Action item:
Word for word, set down the lines from the one that holds "[00:00:03.00 to 00:00:04.00]" through the final line of the listing below, and exclude every picture.

[Start of Attachment]

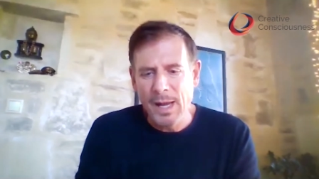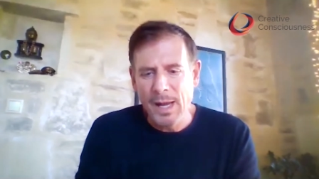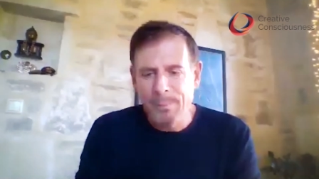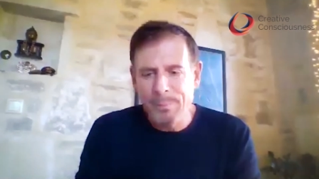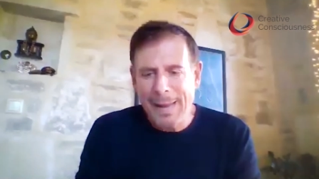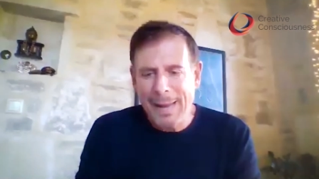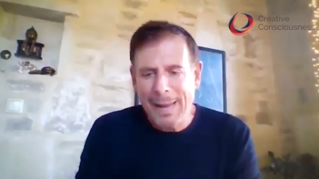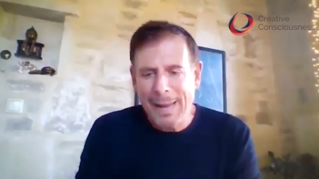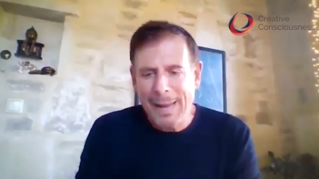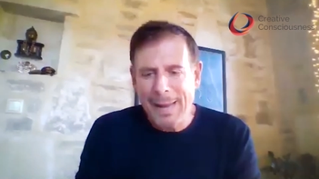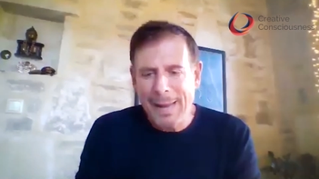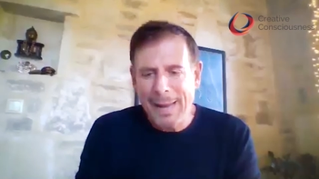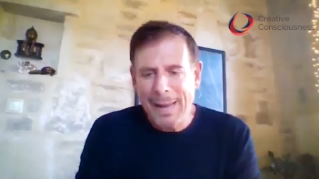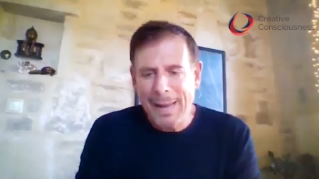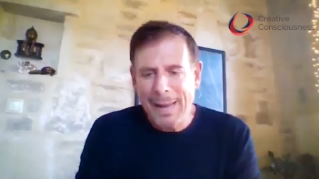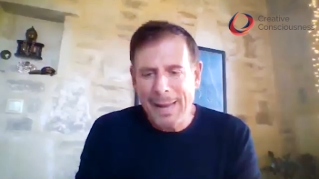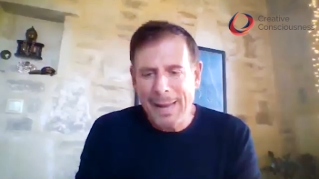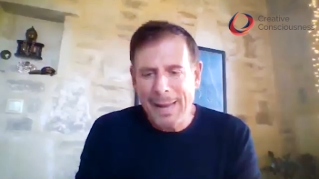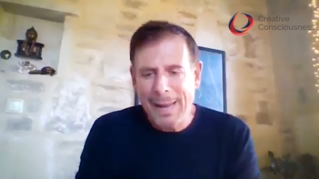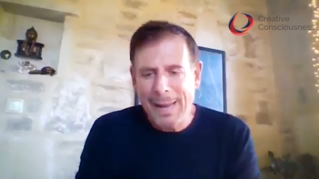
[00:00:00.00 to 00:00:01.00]

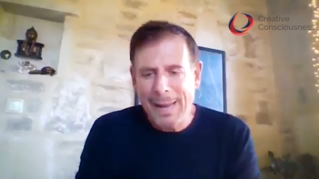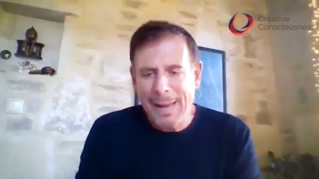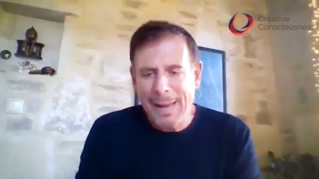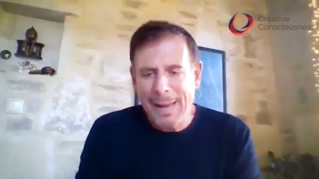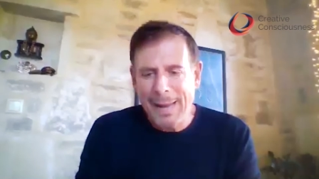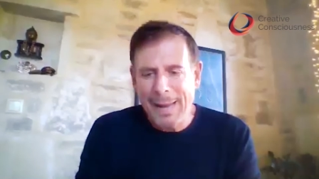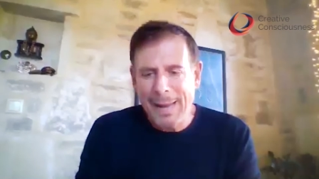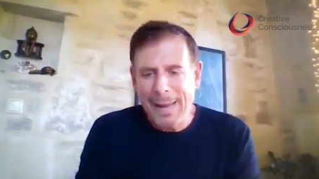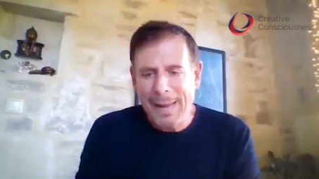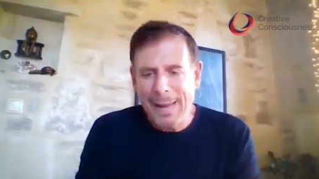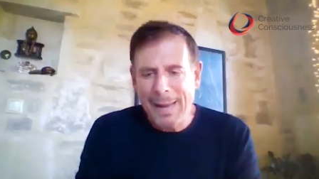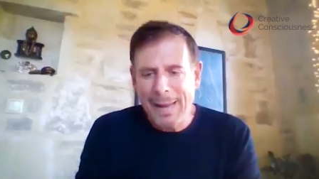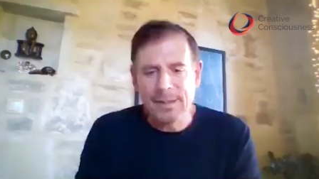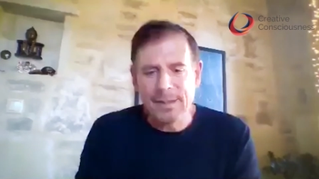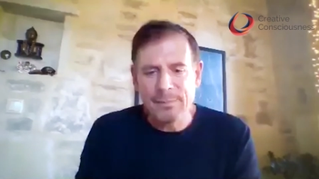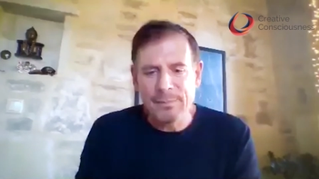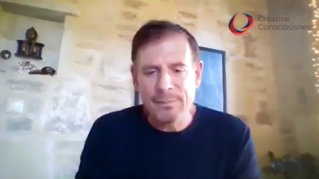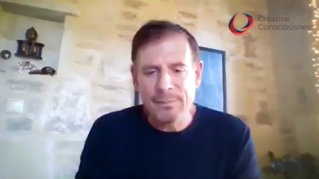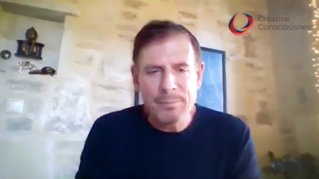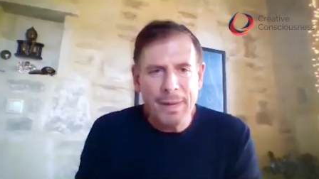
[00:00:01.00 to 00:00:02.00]
pain,
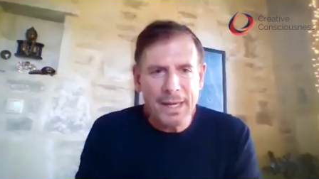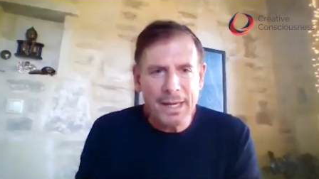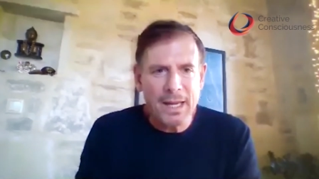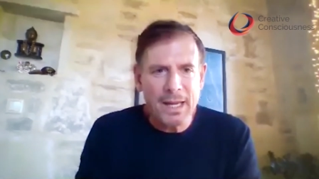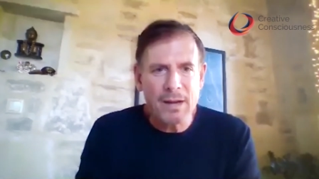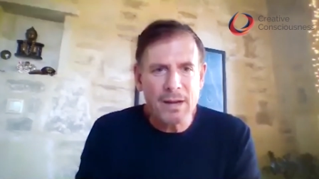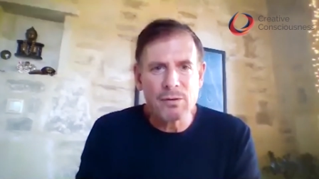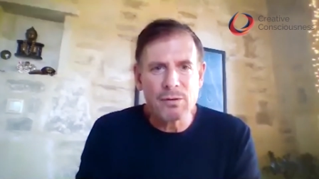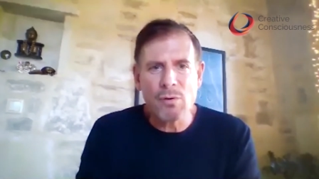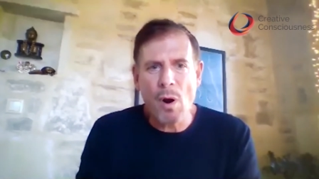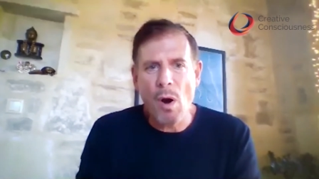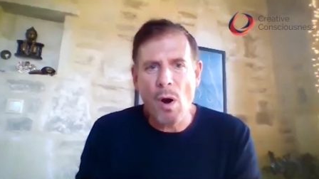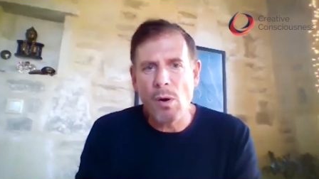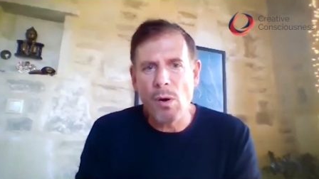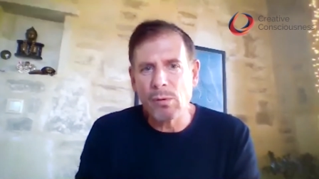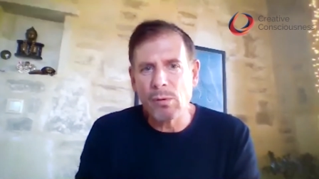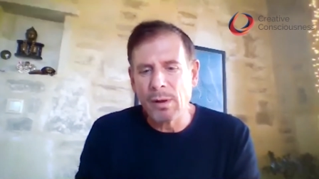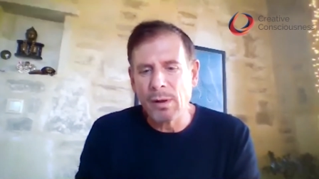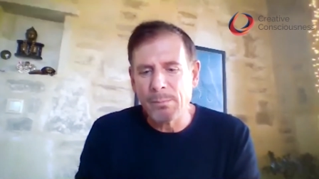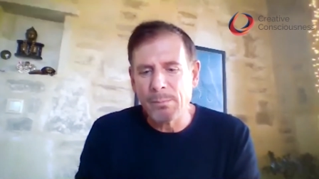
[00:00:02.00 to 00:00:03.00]
um, making
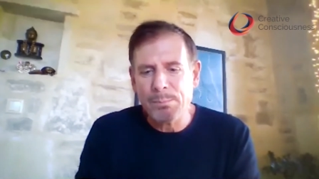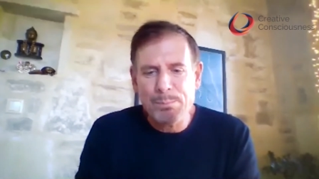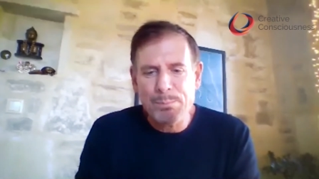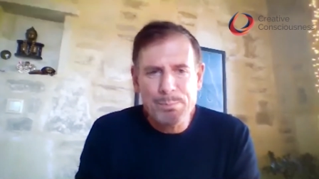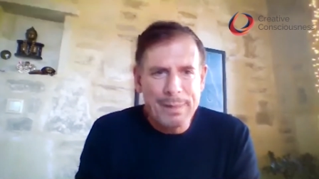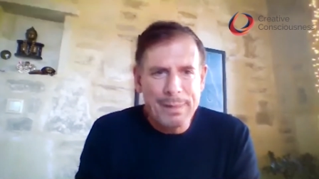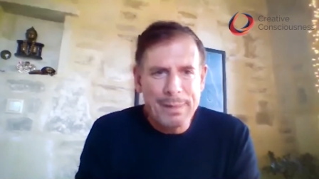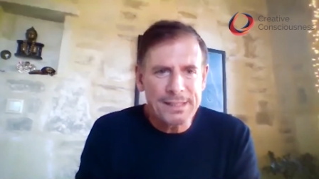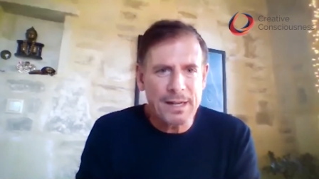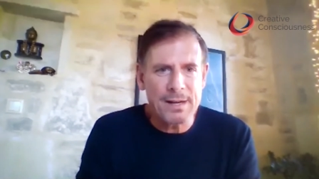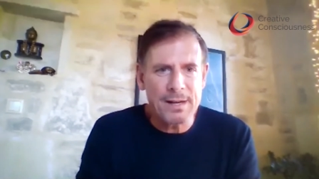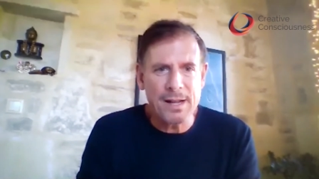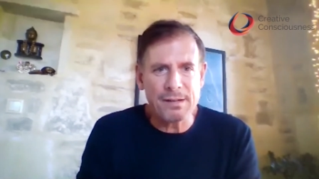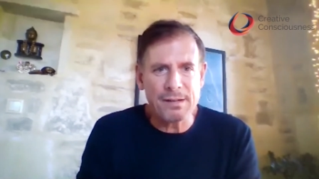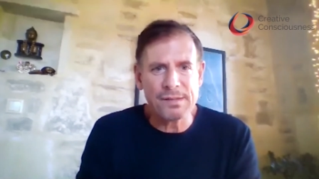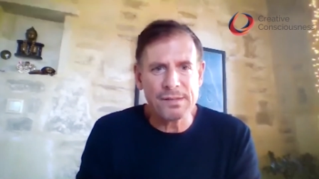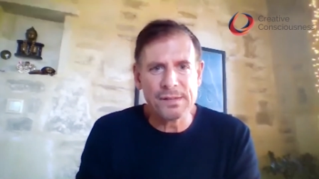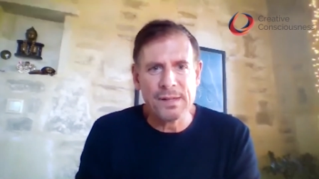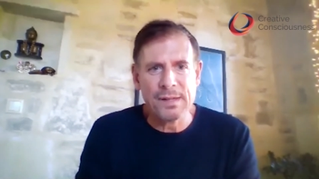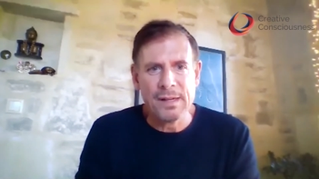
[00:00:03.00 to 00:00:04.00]
wrong,
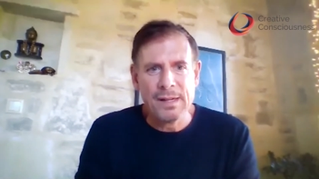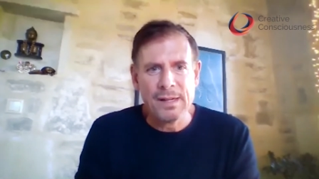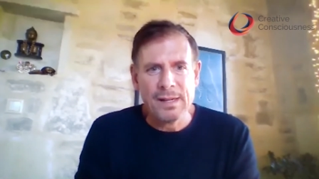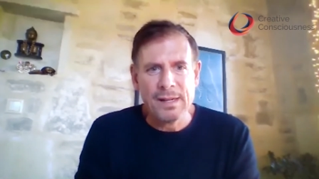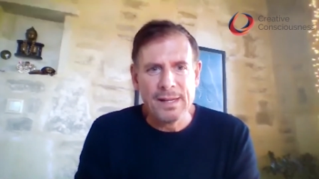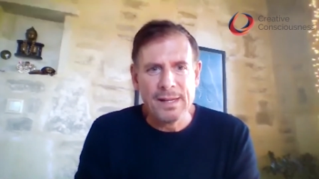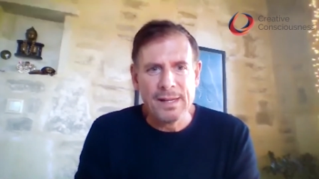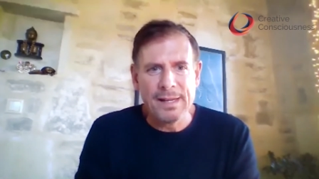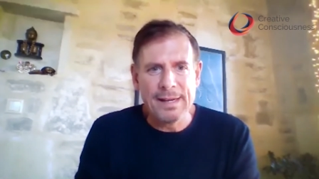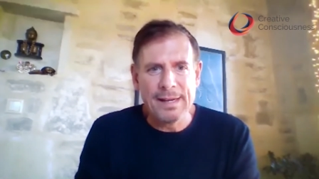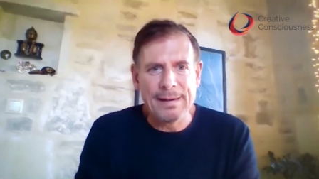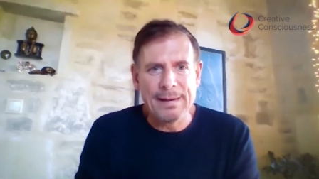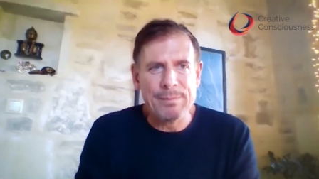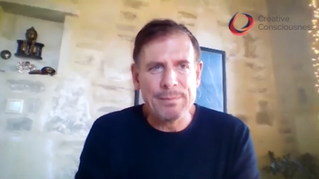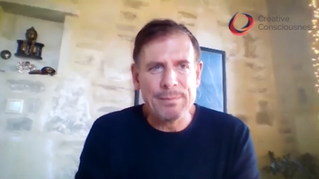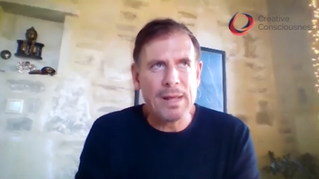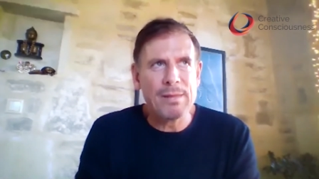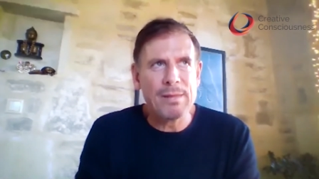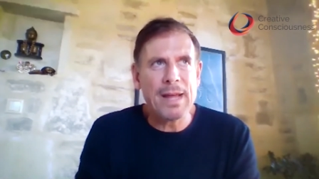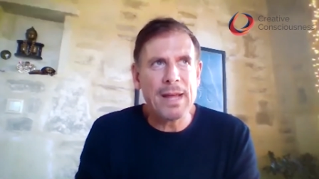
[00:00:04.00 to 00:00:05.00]
bitterness, uh,
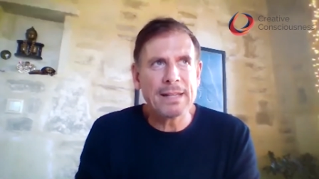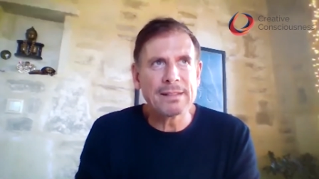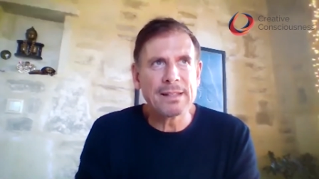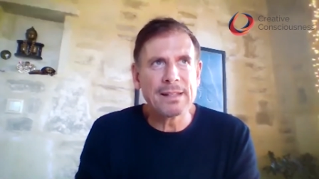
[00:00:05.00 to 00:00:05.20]
that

[End of Attachment]

Your response:
[00:00:03.00 to 00:00:04.00]
wrong,
[00:00:04.00 to 00:00:05.00]
bitterness, uh,
[00:00:05.00 to 00:00:05.20]
that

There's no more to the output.